**Brief**
Could you please retype all of the records exactly, skipping any pictures?

┄┄┄┄┄┄┄┄┄┄

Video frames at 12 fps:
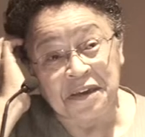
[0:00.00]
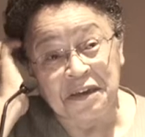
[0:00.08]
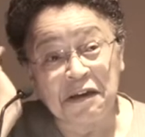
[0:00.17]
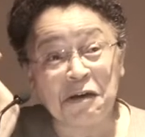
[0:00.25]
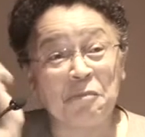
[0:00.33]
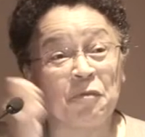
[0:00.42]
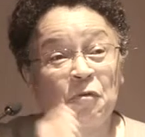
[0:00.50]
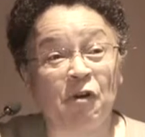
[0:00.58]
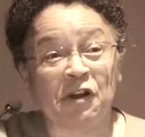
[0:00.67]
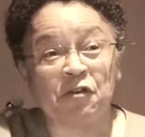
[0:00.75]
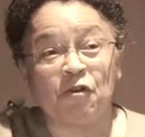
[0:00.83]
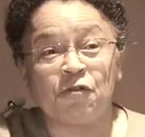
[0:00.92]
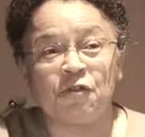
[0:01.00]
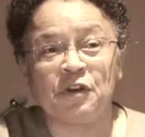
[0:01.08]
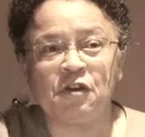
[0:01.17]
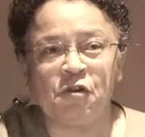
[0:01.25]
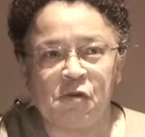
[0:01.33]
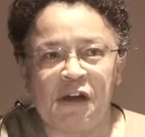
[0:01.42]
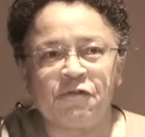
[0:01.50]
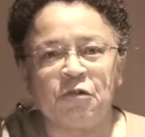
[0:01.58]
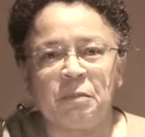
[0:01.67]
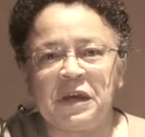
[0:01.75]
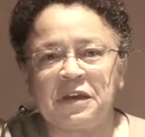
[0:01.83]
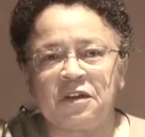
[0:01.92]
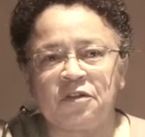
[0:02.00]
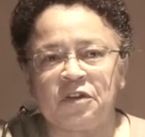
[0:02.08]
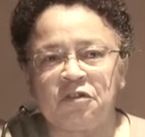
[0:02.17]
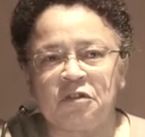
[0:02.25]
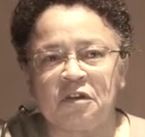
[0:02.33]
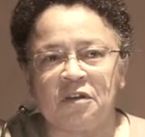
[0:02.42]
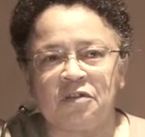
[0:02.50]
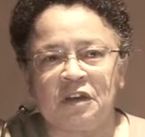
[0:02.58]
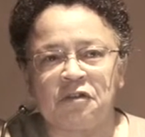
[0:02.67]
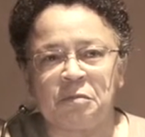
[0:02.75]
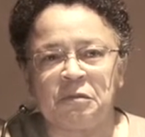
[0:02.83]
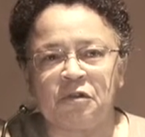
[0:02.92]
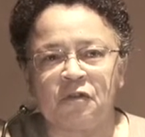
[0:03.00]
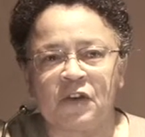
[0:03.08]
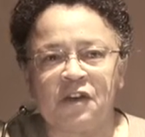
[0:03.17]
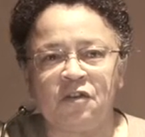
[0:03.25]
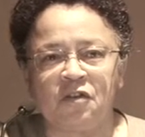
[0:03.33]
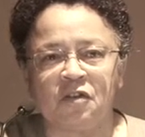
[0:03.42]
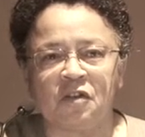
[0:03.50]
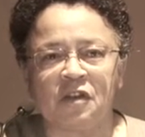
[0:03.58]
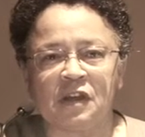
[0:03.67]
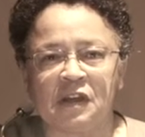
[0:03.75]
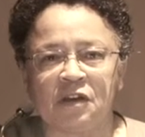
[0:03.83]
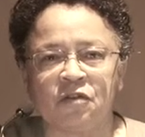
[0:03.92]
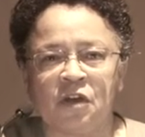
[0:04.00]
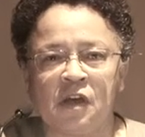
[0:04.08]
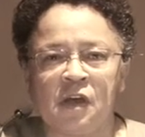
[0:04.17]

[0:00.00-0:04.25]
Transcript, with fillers: um, quite often and you have to make assess assessments of cases and things,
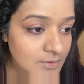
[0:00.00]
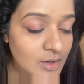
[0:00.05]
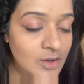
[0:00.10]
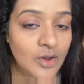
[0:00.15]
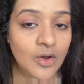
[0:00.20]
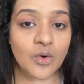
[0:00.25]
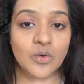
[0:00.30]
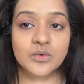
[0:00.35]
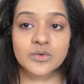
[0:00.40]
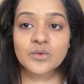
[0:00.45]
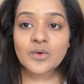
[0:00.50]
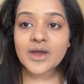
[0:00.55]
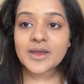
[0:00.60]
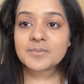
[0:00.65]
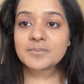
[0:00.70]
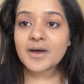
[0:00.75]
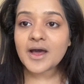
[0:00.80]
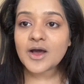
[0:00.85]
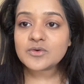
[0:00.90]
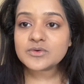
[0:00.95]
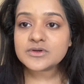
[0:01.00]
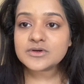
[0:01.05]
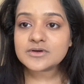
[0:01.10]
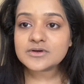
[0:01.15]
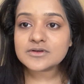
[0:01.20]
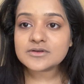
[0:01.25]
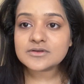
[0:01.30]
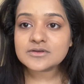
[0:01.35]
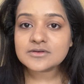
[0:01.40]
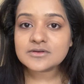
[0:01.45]
Oh no, I
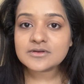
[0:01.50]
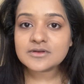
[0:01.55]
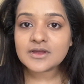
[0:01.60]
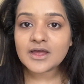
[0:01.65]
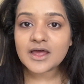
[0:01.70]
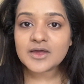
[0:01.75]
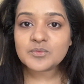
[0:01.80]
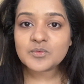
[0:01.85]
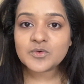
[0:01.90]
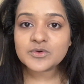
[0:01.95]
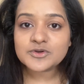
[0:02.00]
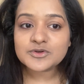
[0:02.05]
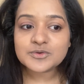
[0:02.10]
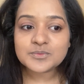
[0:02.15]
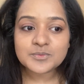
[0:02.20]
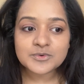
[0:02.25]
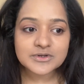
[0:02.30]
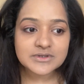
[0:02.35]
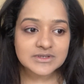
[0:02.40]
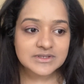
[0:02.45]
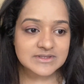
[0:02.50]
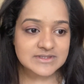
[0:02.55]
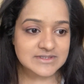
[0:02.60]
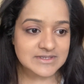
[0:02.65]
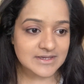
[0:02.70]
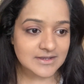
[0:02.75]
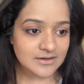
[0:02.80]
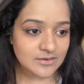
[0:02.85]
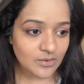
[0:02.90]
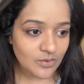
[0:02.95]
powdered. I wanted to put
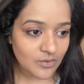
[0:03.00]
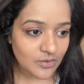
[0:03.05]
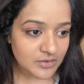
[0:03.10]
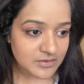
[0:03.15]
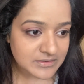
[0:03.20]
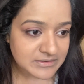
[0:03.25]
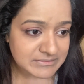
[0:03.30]
concealer on.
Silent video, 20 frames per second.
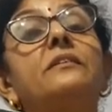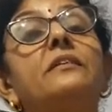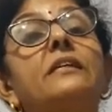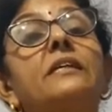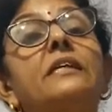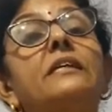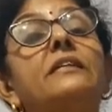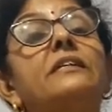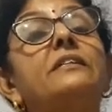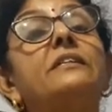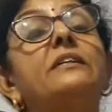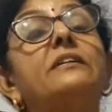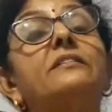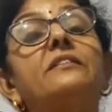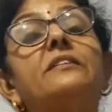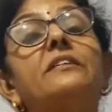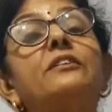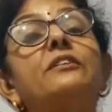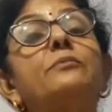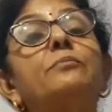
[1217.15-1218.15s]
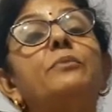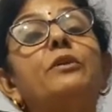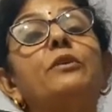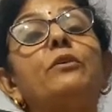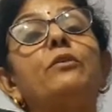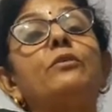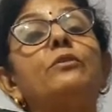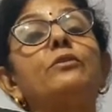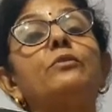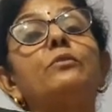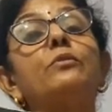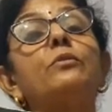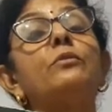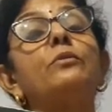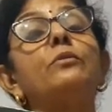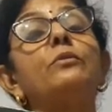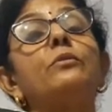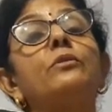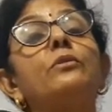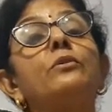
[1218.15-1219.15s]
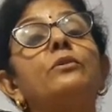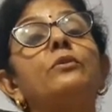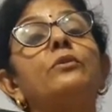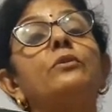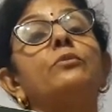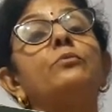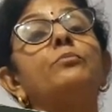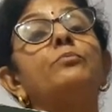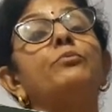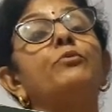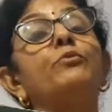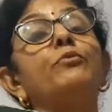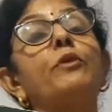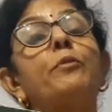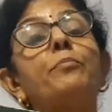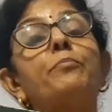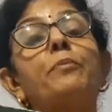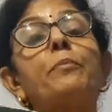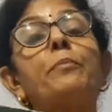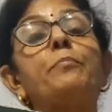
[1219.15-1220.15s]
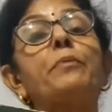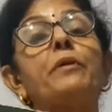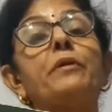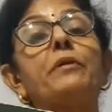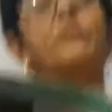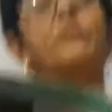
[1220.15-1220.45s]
It doesn't belong to poor people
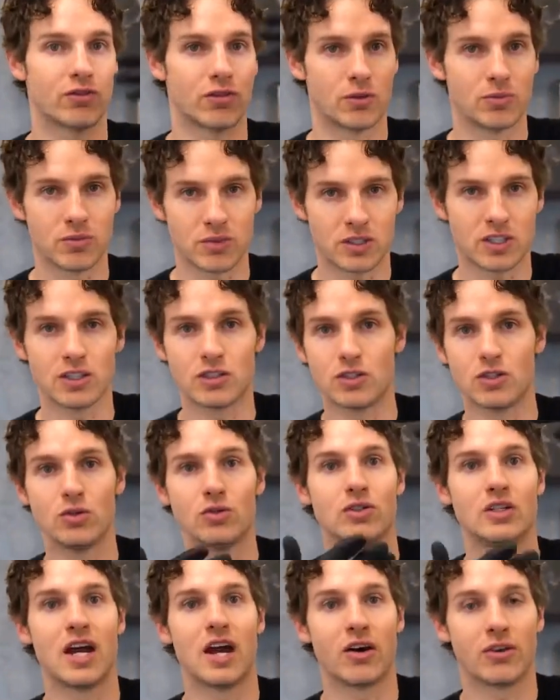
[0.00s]
from C2
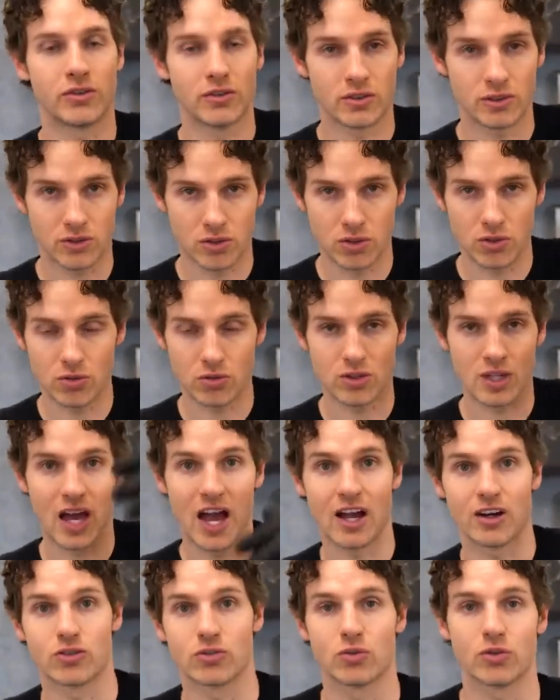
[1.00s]
down to the
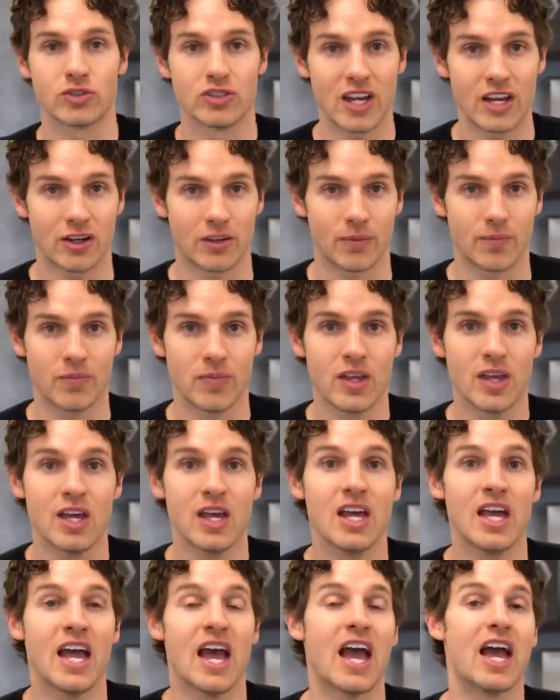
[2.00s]
actual sacrum.
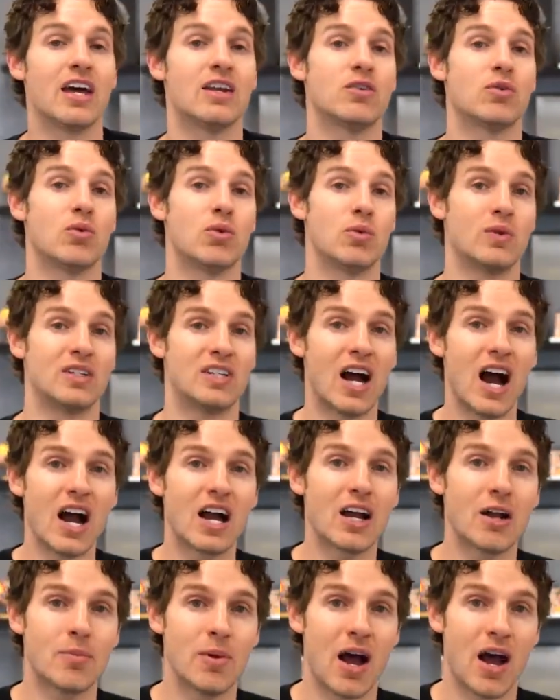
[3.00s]
And when we talk
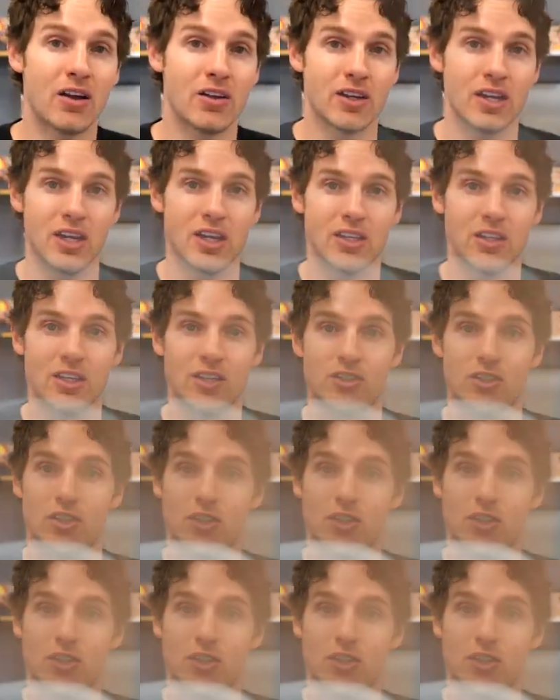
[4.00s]
about this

┄┄┄┄┄┄┄┄┄┄

**Solution to this task**
Video frames at 12 fps:
[0:00.00]
[0:00.08]
[0:00.17]
[0:00.25]
[0:00.33]
[0:00.42]
[0:00.50]
[0:00.58]
[0:00.67]
[0:00.75]
[0:00.83]
[0:00.92]
[0:01.00]
[0:01.08]
[0:01.17]
[0:01.25]
[0:01.33]
[0:01.42]
[0:01.50]
[0:01.58]
[0:01.67]
[0:01.75]
[0:01.83]
[0:01.92]
[0:02.00]
[0:02.08]
[0:02.17]
[0:02.25]
[0:02.33]
[0:02.42]
[0:02.50]
[0:02.58]
[0:02.67]
[0:02.75]
[0:02.83]
[0:02.92]
[0:03.00]
[0:03.08]
[0:03.17]
[0:03.25]
[0:03.33]
[0:03.42]
[0:03.50]
[0:03.58]
[0:03.67]
[0:03.75]
[0:03.83]
[0:03.92]
[0:04.00]
[0:04.08]
[0:04.17]

[0:00.00-0:04.25]
Transcript, with fillers: um, quite often and you have to make assess assessments of cases and things,
[0:00.00]
[0:00.05]
[0:00.10]
[0:00.15]
[0:00.20]
[0:00.25]
[0:00.30]
[0:00.35]
[0:00.40]
[0:00.45]
[0:00.50]
[0:00.55]
[0:00.60]
[0:00.65]
[0:00.70]
[0:00.75]
[0:00.80]
[0:00.85]
[0:00.90]
[0:00.95]
[0:01.00]
[0:01.05]
[0:01.10]
[0:01.15]
[0:01.20]
[0:01.25]
[0:01.30]
[0:01.35]
[0:01.40]
[0:01.45]
Oh no, I
[0:01.50]
[0:01.55]
[0:01.60]
[0:01.65]
[0:01.70]
[0:01.75]
[0:01.80]
[0:01.85]
[0:01.90]
[0:01.95]
[0:02.00]
[0:02.05]
[0:02.10]
[0:02.15]
[0:02.20]
[0:02.25]
[0:02.30]
[0:02.35]
[0:02.40]
[0:02.45]
[0:02.50]
[0:02.55]
[0:02.60]
[0:02.65]
[0:02.70]
[0:02.75]
[0:02.80]
[0:02.85]
[0:02.90]
[0:02.95]
powdered. I wanted to put
[0:03.00]
[0:03.05]
[0:03.10]
[0:03.15]
[0:03.20]
[0:03.25]
[0:03.30]
concealer on.
Silent video, 20 frames per second.
[1217.15-1218.15s]
[1218.15-1219.15s]
[1219.15-1220.15s]
[1220.15-1220.45s]
It doesn't belong to poor people
[0.00s]
from C2
[1.00s]
down to the
[2.00s]
actual sacrum.
[3.00s]
And when we talk
[4.00s]
about this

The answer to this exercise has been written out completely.